第二天早上,趙懷心醒來后將霍祺的劍朝腰裡一插就離開了,趕了很長一段路后,趙懷心遠遠聽到樹林間又一個細小的哭聲。
趙懷心就聞聲尋去,走了一小段路后,聲音逐漸清晰,遠遠就看見一棵樹下坐著一人,趙懷心走近一看,見此人竟然是霍祺,衣服凌亂破爛,埋著頭低泣著。
趙懷心頓時明白髮生了什麼事,站在一邊心頭狠狠一顫,深深的呼了一口氣,看著天空不知道該說什麼,該做什麼。
而霍祺聽到有人靠近,抬頭一看,來人竟然是趙懷心,手中還拿著自己的劍。霍祺突然起身急快的將趙懷心手中的劍一拔而出,準備自盡。

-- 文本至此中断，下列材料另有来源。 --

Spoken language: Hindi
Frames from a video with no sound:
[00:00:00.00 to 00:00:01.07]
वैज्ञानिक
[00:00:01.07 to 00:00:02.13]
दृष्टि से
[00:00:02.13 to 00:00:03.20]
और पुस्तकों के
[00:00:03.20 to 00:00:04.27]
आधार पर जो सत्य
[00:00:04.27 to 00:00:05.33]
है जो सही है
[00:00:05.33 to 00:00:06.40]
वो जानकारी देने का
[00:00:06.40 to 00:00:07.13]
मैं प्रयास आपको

趙懷心正在詢問著自己該怎麼開口的時候,突然見霍祺起身搶了劍準備自盡,急忙伸手抓住了劍身,看著霍祺哭得紅腫的眼睛,憔悴的神色,勸道:「霍姑娘···」
趙懷心話還沒出口,霍祺哭著怨叫一聲,將劍狠狠一拉,瘋狂的朝趙懷心砍了過去,想逼開趙懷心。趙懷心頓時想起了花郁菡當初的情景,看著霍祺那幽怨的眼神,與當初花郁菡一模一樣。
趙懷心起另一隻手硬生生的將砍來的劍抓住,手上的鮮血跟著劍刃一流而下。趙懷心忍著疼痛,伸手急快的在霍祺手腕上一打,順勢抓著劍身一拉,就將劍奪了過來,說道:「霍姑娘,你這是幹什麼?螻蟻尚且偷生,你何必如此想不開。」
霍祺跪在地上,兩眼淚水止不住的流,想著連死都死不了,更是痛苦之極。雙手狠狠的抓著地上的雜草,淚水不停的往下滴,口中狠狠的叫道:「我一定要親手殺了那個混蛋。」趙懷心看著慘遭不幸的霍祺也不知道該如何安慰她,站在一邊也覺得很是無奈。

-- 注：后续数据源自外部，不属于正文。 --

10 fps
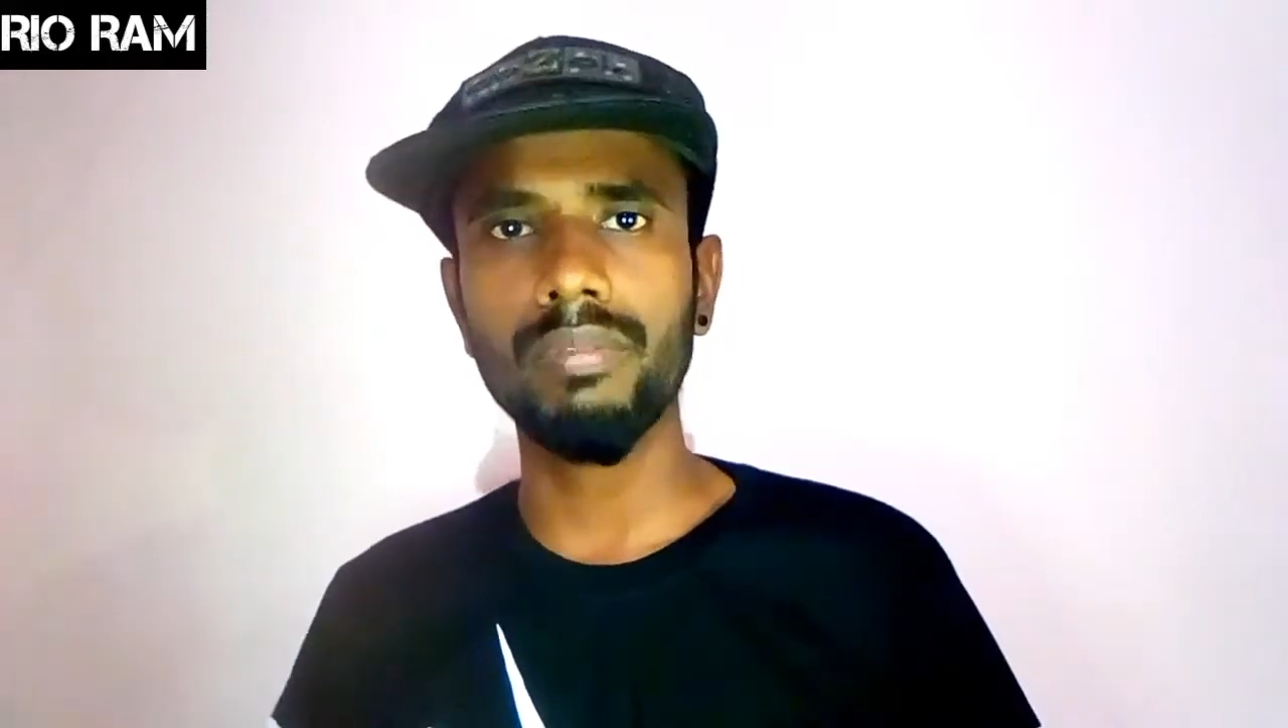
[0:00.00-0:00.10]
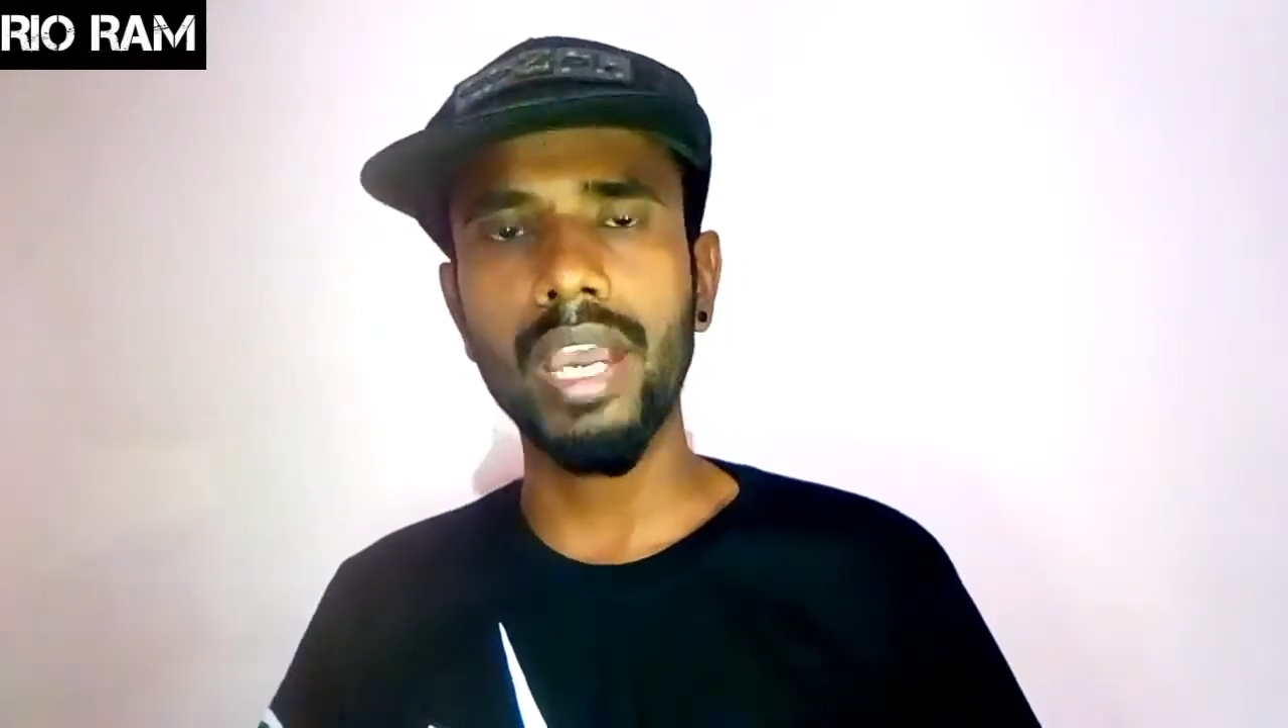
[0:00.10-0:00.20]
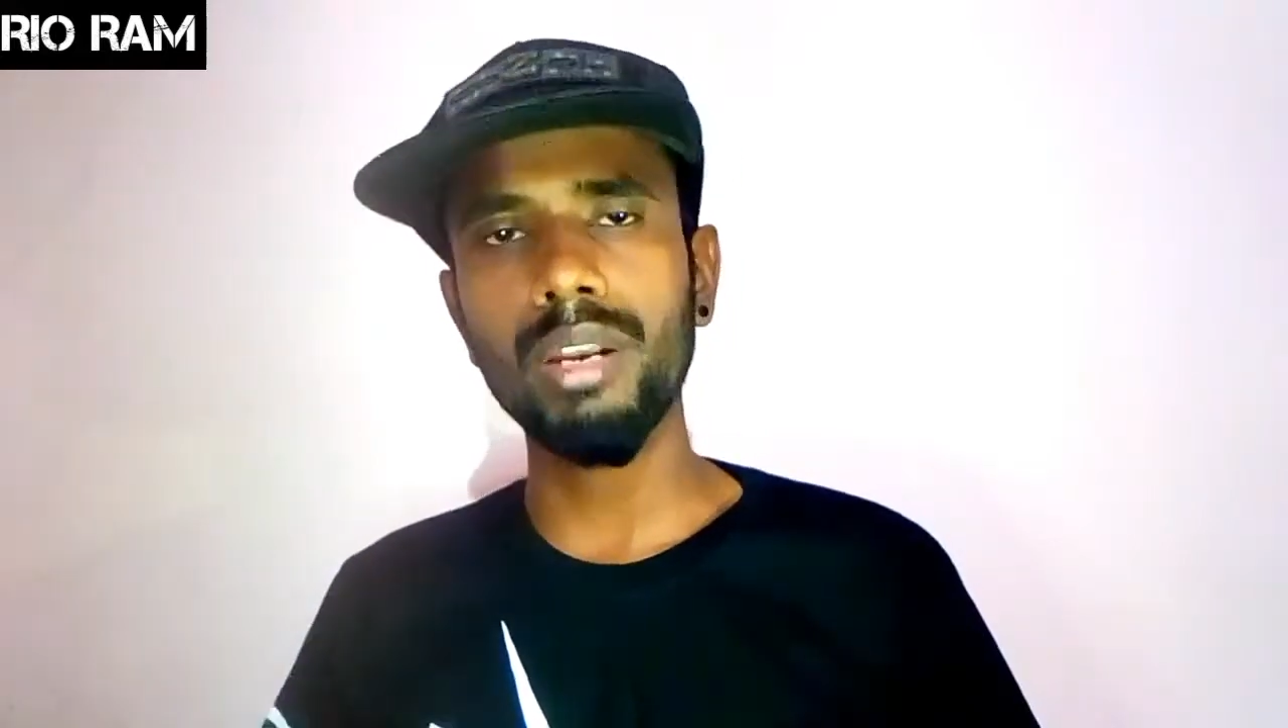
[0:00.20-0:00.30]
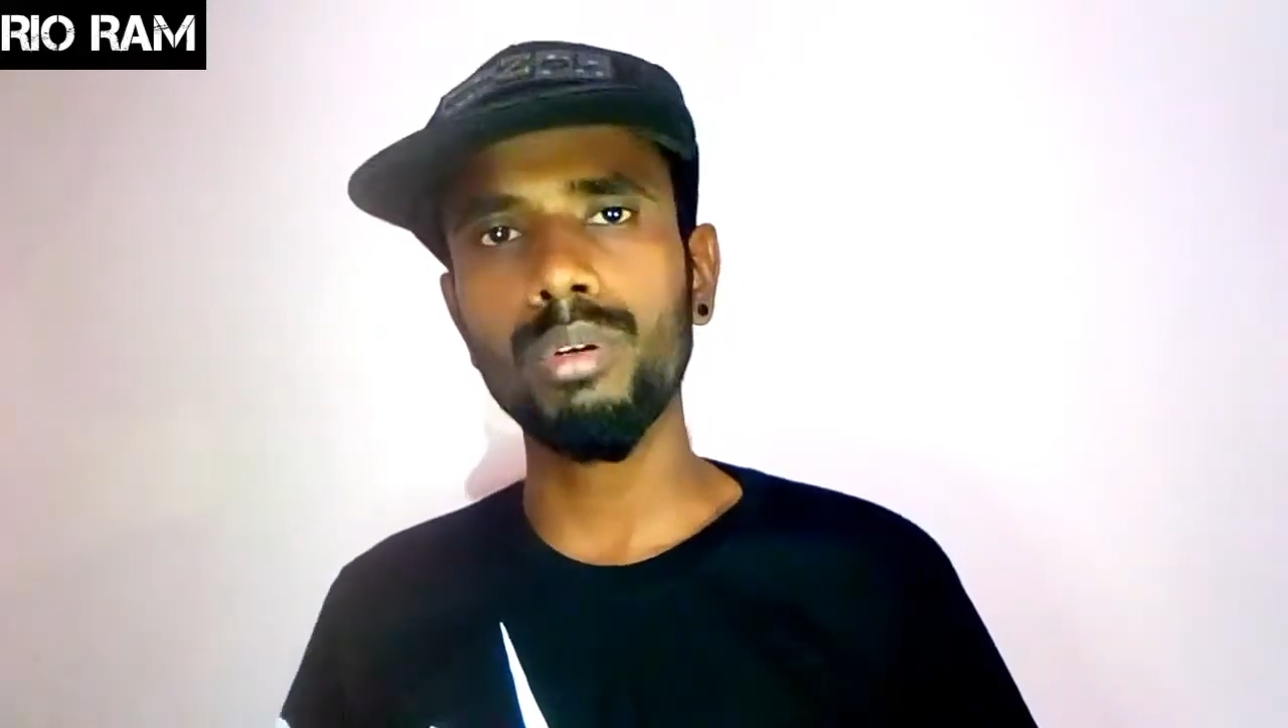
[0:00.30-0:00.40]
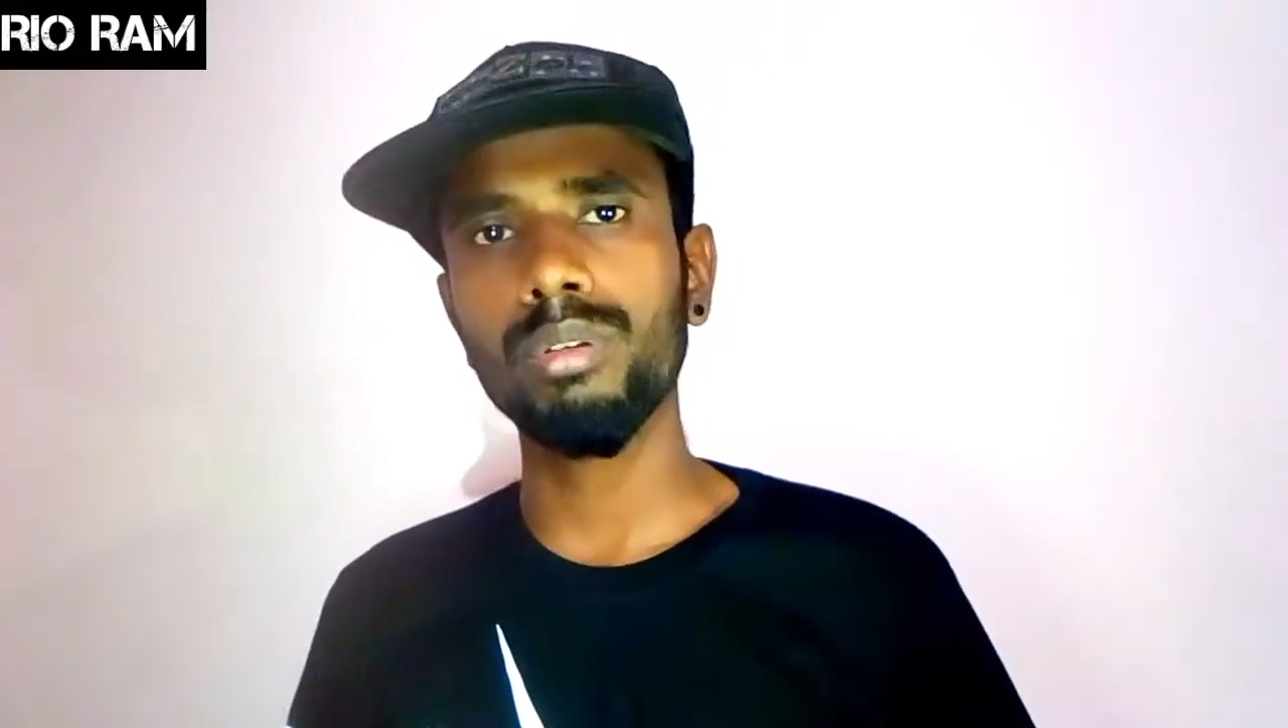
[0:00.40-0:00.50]

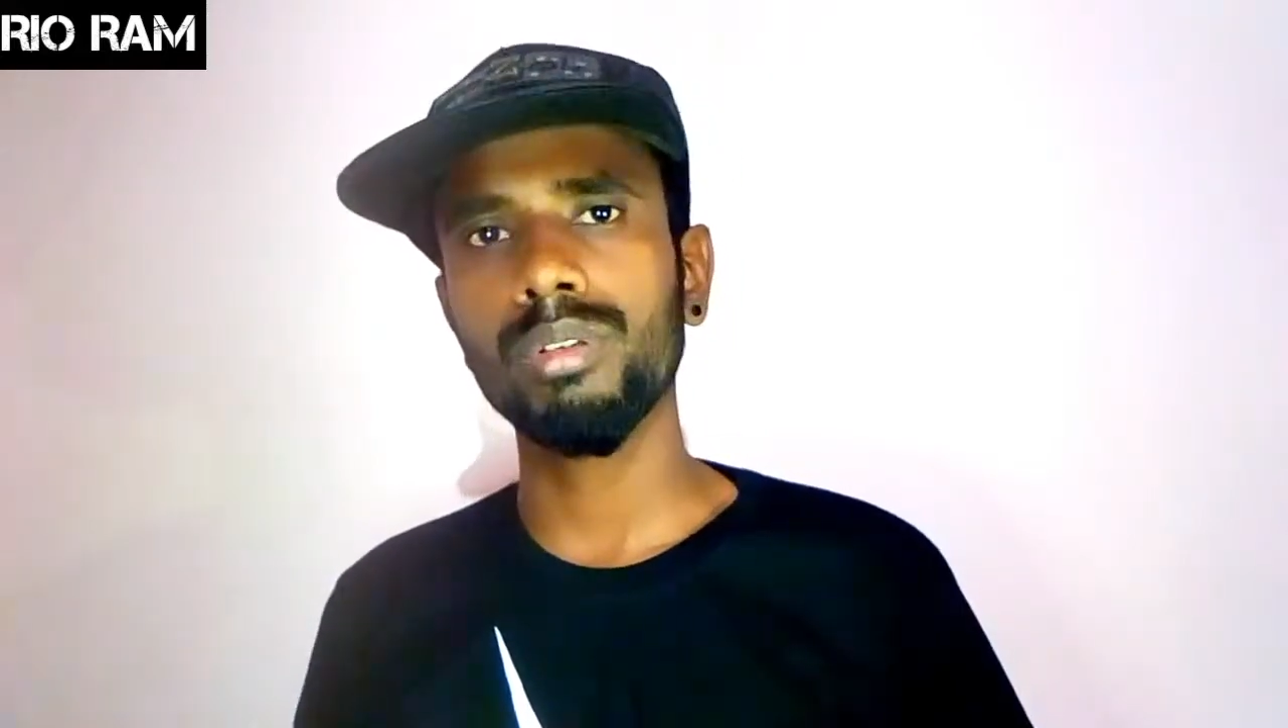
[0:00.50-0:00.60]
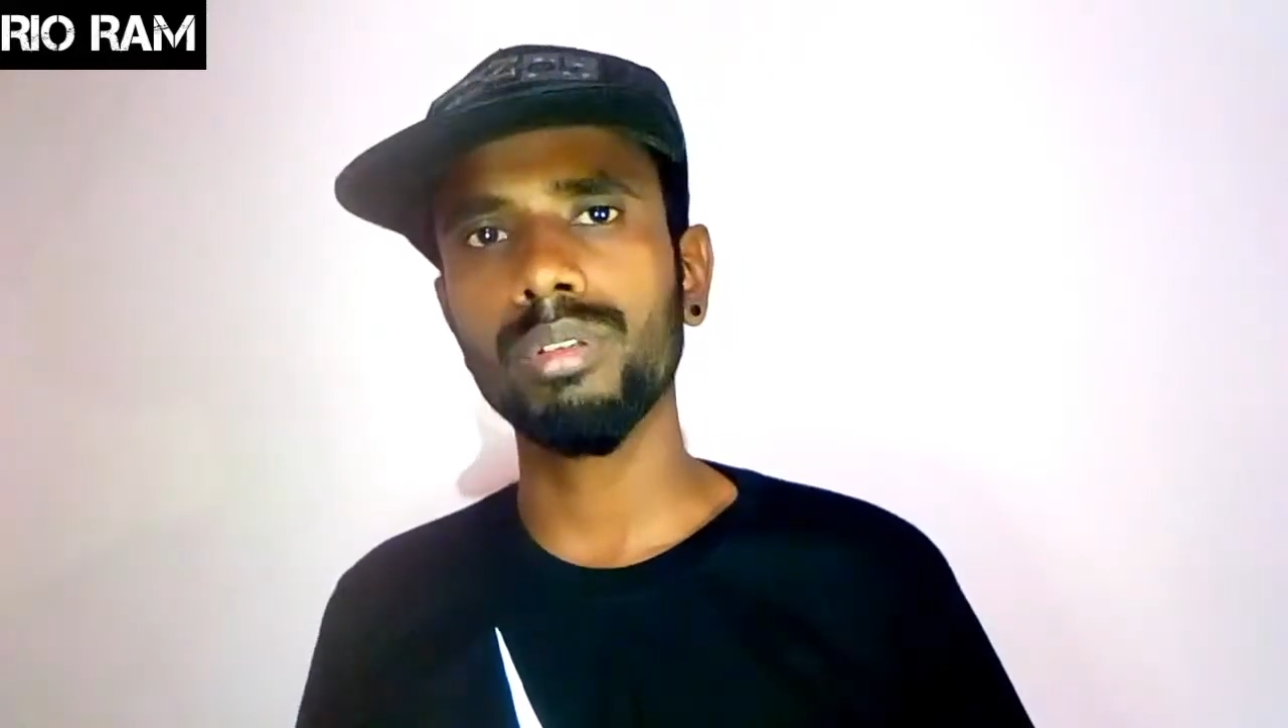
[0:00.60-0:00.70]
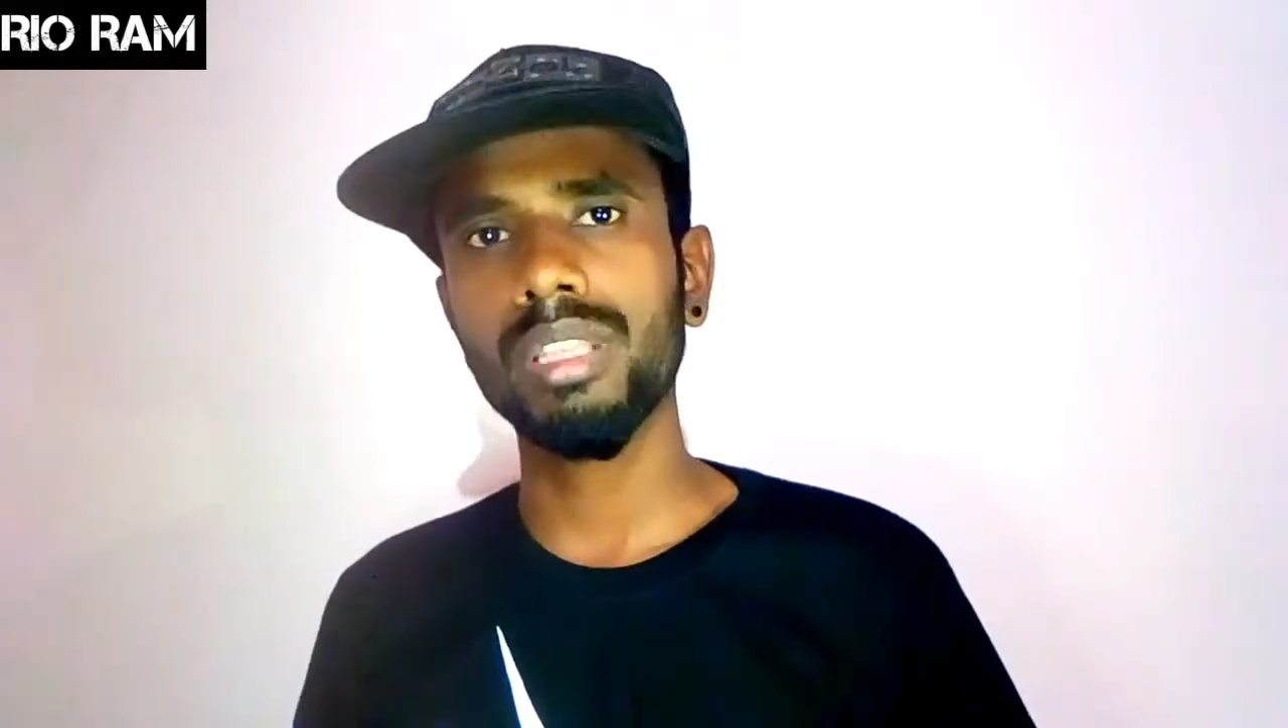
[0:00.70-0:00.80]
வேற ஒரு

過了半晌,霍祺突然拭了拭淚水,抬頭看著趙懷心,知道趙懷心功夫超於平常,正色的說道:「我想請你幫我殺了那個畜生可以嗎?。」
趙懷心驚愕的看著霍祺,道:「幫你殺了那個混蛋?」
霍祺點了點頭,狠狠道:「只要你幫我殺了那個禽獸,或者幫我抓到他,你要我做什麼都可以。」
趙懷心看著此時霍祺的神態,心驚道:「仇恨真的可以讓人什麼都放棄嗎?」
趙懷心想著仇恨與花郁菡,不免也有些發惱,微微皺起了眉頭,道:「霍姑娘難道殺了他就真的這麼重要嗎?重要到可以讓你放棄一切,輕視自己嗎?已經發生的事情既然無法改變,就接受它,然後開心的活下去才是最重要的。」